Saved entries
——————
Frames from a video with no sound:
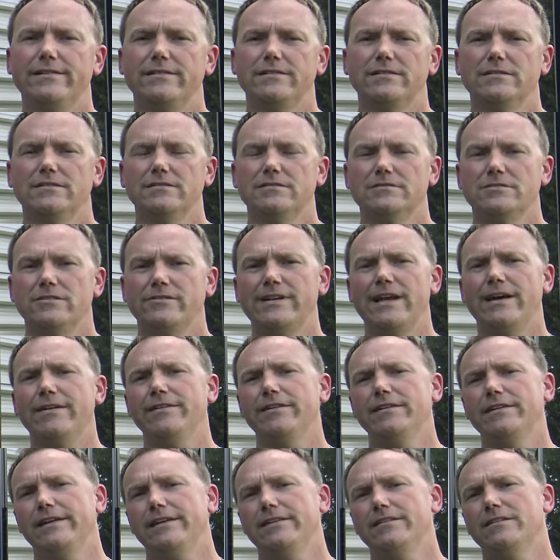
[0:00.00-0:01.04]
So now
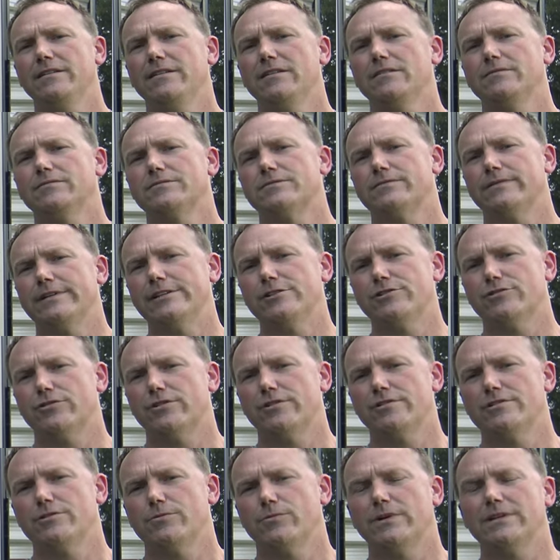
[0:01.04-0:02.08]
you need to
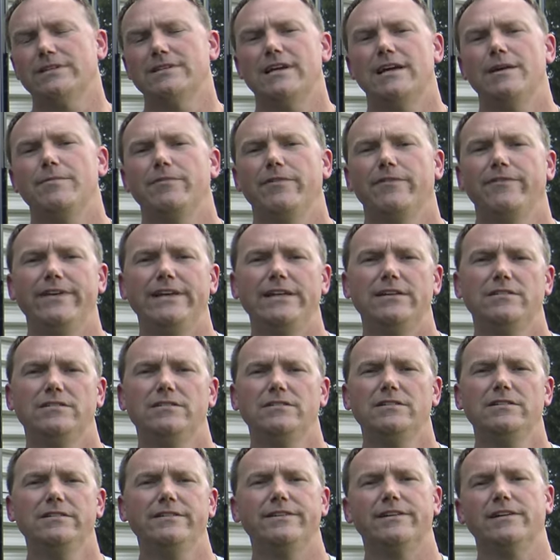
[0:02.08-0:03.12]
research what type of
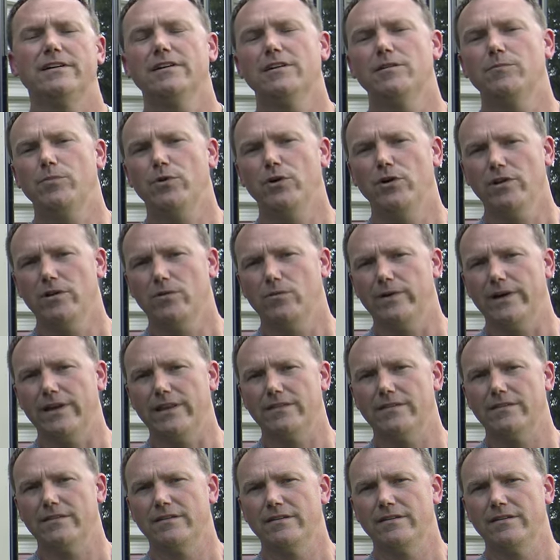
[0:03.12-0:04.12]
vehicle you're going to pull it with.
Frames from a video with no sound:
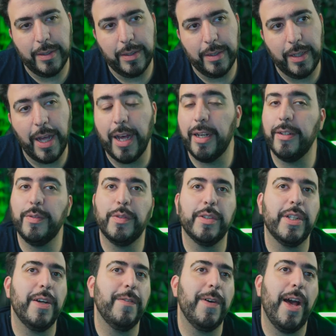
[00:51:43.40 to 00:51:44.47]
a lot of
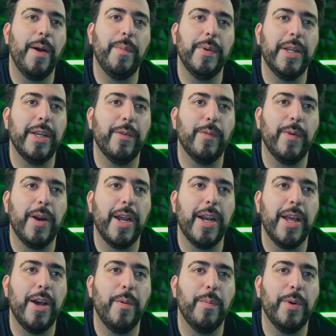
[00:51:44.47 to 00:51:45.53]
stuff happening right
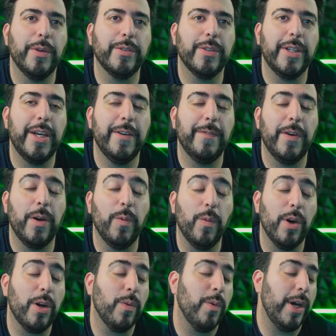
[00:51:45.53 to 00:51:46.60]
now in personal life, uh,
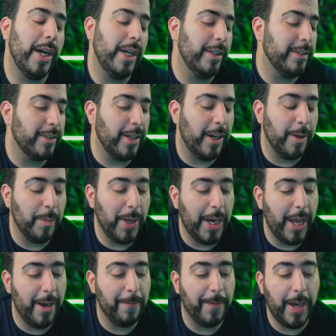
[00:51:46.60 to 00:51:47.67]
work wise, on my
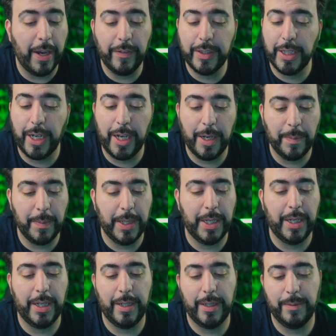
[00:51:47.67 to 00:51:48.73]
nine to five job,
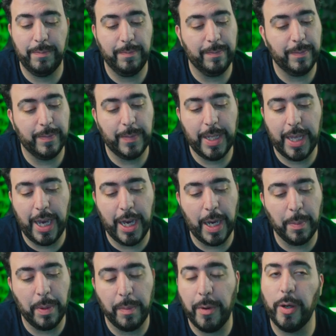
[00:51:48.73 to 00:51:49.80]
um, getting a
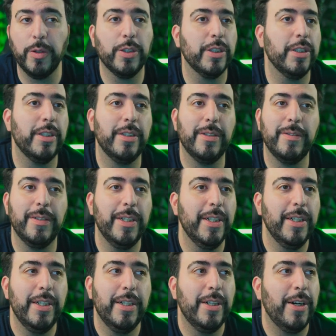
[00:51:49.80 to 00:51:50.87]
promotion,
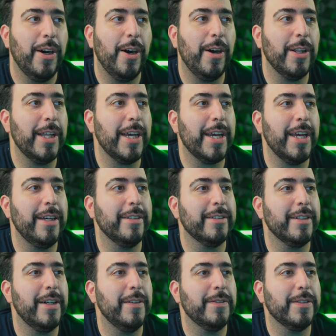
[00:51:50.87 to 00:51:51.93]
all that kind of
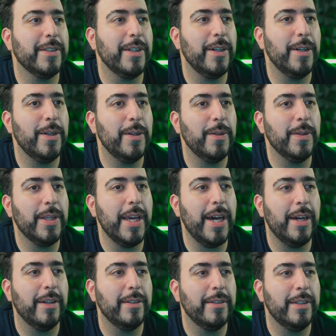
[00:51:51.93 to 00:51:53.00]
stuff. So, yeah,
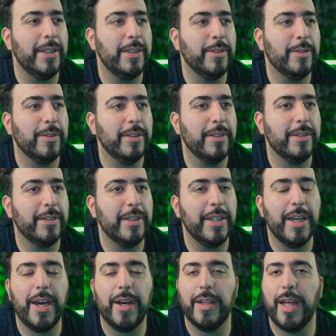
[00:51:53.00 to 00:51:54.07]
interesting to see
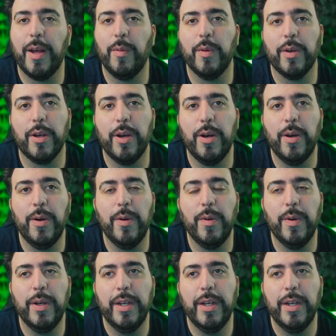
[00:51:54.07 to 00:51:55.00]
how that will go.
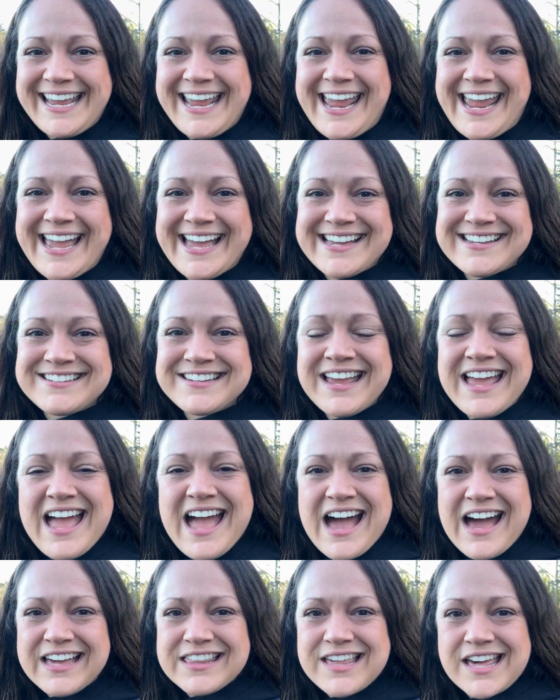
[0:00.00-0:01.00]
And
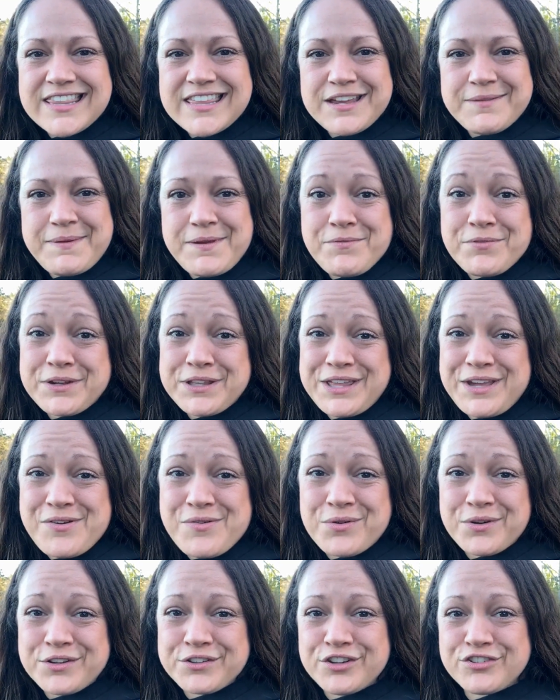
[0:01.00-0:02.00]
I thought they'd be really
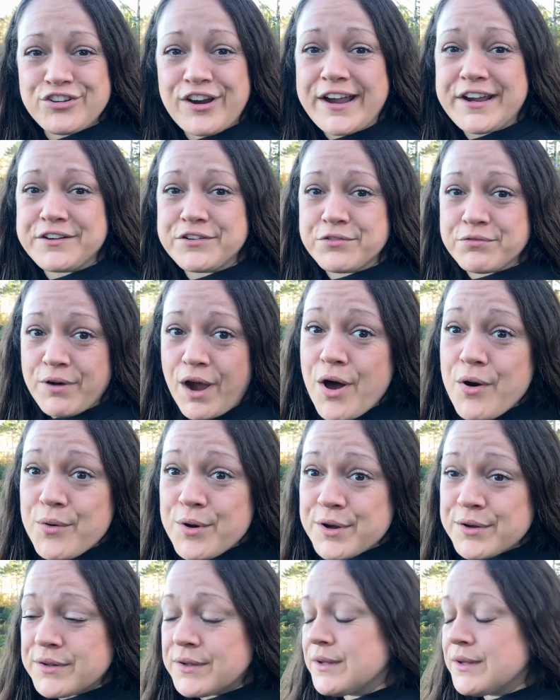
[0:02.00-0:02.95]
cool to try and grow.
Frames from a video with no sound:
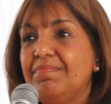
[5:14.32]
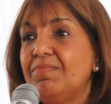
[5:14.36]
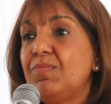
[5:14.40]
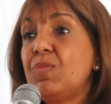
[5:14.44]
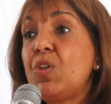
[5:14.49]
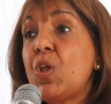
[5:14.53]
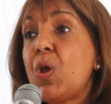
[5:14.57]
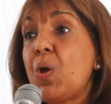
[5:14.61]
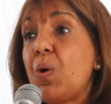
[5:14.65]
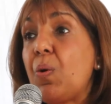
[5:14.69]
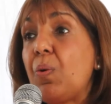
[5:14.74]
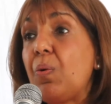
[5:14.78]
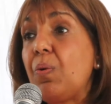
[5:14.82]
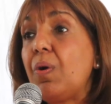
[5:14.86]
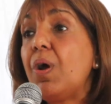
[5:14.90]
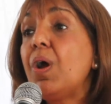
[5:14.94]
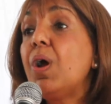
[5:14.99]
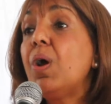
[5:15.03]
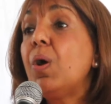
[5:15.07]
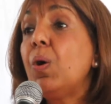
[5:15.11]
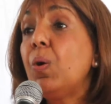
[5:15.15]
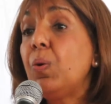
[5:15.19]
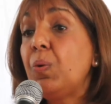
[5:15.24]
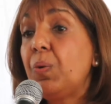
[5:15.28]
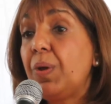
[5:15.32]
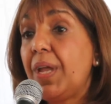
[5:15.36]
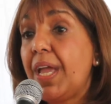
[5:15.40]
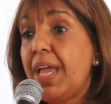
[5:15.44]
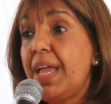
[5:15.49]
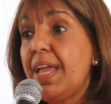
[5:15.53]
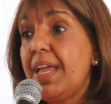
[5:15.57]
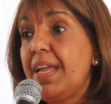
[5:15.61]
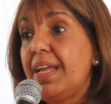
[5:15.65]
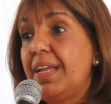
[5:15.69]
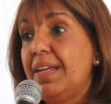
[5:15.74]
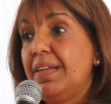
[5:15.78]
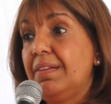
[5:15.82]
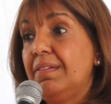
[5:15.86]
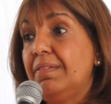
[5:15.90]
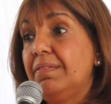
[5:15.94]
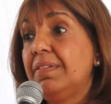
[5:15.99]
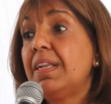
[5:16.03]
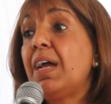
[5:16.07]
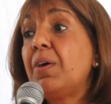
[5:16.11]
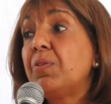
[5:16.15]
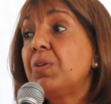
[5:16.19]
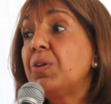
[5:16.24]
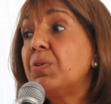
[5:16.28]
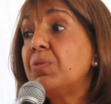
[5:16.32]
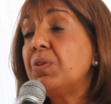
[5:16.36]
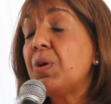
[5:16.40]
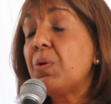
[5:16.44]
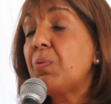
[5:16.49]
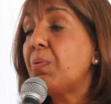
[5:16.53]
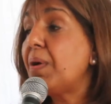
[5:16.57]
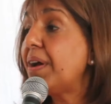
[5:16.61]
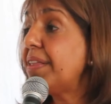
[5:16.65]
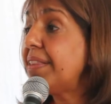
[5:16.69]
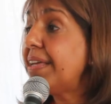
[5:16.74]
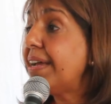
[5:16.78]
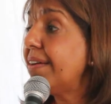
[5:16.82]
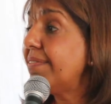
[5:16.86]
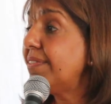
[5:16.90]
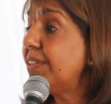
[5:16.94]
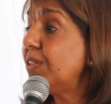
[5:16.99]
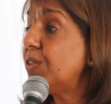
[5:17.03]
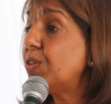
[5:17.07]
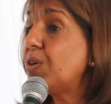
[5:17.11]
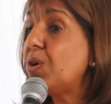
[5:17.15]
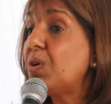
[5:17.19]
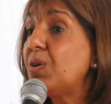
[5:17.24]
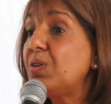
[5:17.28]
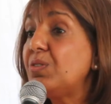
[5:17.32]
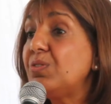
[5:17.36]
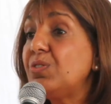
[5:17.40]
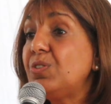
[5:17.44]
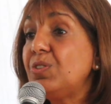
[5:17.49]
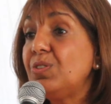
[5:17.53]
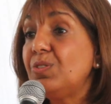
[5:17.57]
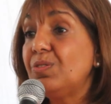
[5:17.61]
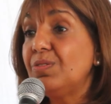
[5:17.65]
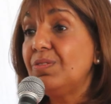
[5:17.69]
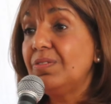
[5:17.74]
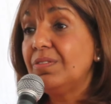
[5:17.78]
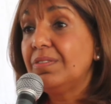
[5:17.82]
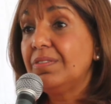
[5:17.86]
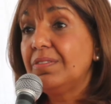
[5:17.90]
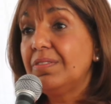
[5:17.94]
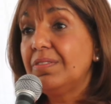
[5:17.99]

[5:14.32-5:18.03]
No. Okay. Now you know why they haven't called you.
——————
Restate the entries above word for word, keeping pictures out of the copy.

▶ [Solution to the problem]:
Frames from a video with no sound:
[0:00.00-0:01.04]
So now
[0:01.04-0:02.08]
you need to
[0:02.08-0:03.12]
research what type of
[0:03.12-0:04.12]
vehicle you're going to pull it with.
Frames from a video with no sound:
[00:51:43.40 to 00:51:44.47]
a lot of
[00:51:44.47 to 00:51:45.53]
stuff happening right
[00:51:45.53 to 00:51:46.60]
now in personal life, uh,
[00:51:46.60 to 00:51:47.67]
work wise, on my
[00:51:47.67 to 00:51:48.73]
nine to five job,
[00:51:48.73 to 00:51:49.80]
um, getting a
[00:51:49.80 to 00:51:50.87]
promotion,
[00:51:50.87 to 00:51:51.93]
all that kind of
[00:51:51.93 to 00:51:53.00]
stuff. So, yeah,
[00:51:53.00 to 00:51:54.07]
interesting to see
[00:51:54.07 to 00:51:55.00]
how that will go.
[0:00.00-0:01.00]
And
[0:01.00-0:02.00]
I thought they'd be really
[0:02.00-0:02.95]
cool to try and grow.
Frames from a video with no sound:
[5:14.32]
[5:14.36]
[5:14.40]
[5:14.44]
[5:14.49]
[5:14.53]
[5:14.57]
[5:14.61]
[5:14.65]
[5:14.69]
[5:14.74]
[5:14.78]
[5:14.82]
[5:14.86]
[5:14.90]
[5:14.94]
[5:14.99]
[5:15.03]
[5:15.07]
[5:15.11]
[5:15.15]
[5:15.19]
[5:15.24]
[5:15.28]
[5:15.32]
[5:15.36]
[5:15.40]
[5:15.44]
[5:15.49]
[5:15.53]
[5:15.57]
[5:15.61]
[5:15.65]
[5:15.69]
[5:15.74]
[5:15.78]
[5:15.82]
[5:15.86]
[5:15.90]
[5:15.94]
[5:15.99]
[5:16.03]
[5:16.07]
[5:16.11]
[5:16.15]
[5:16.19]
[5:16.24]
[5:16.28]
[5:16.32]
[5:16.36]
[5:16.40]
[5:16.44]
[5:16.49]
[5:16.53]
[5:16.57]
[5:16.61]
[5:16.65]
[5:16.69]
[5:16.74]
[5:16.78]
[5:16.82]
[5:16.86]
[5:16.90]
[5:16.94]
[5:16.99]
[5:17.03]
[5:17.07]
[5:17.11]
[5:17.15]
[5:17.19]
[5:17.24]
[5:17.28]
[5:17.32]
[5:17.36]
[5:17.40]
[5:17.44]
[5:17.49]
[5:17.53]
[5:17.57]
[5:17.61]
[5:17.65]
[5:17.69]
[5:17.74]
[5:17.78]
[5:17.82]
[5:17.86]
[5:17.90]
[5:17.94]
[5:17.99]

[5:14.32-5:18.03]
No. Okay. Now you know why they haven't called you.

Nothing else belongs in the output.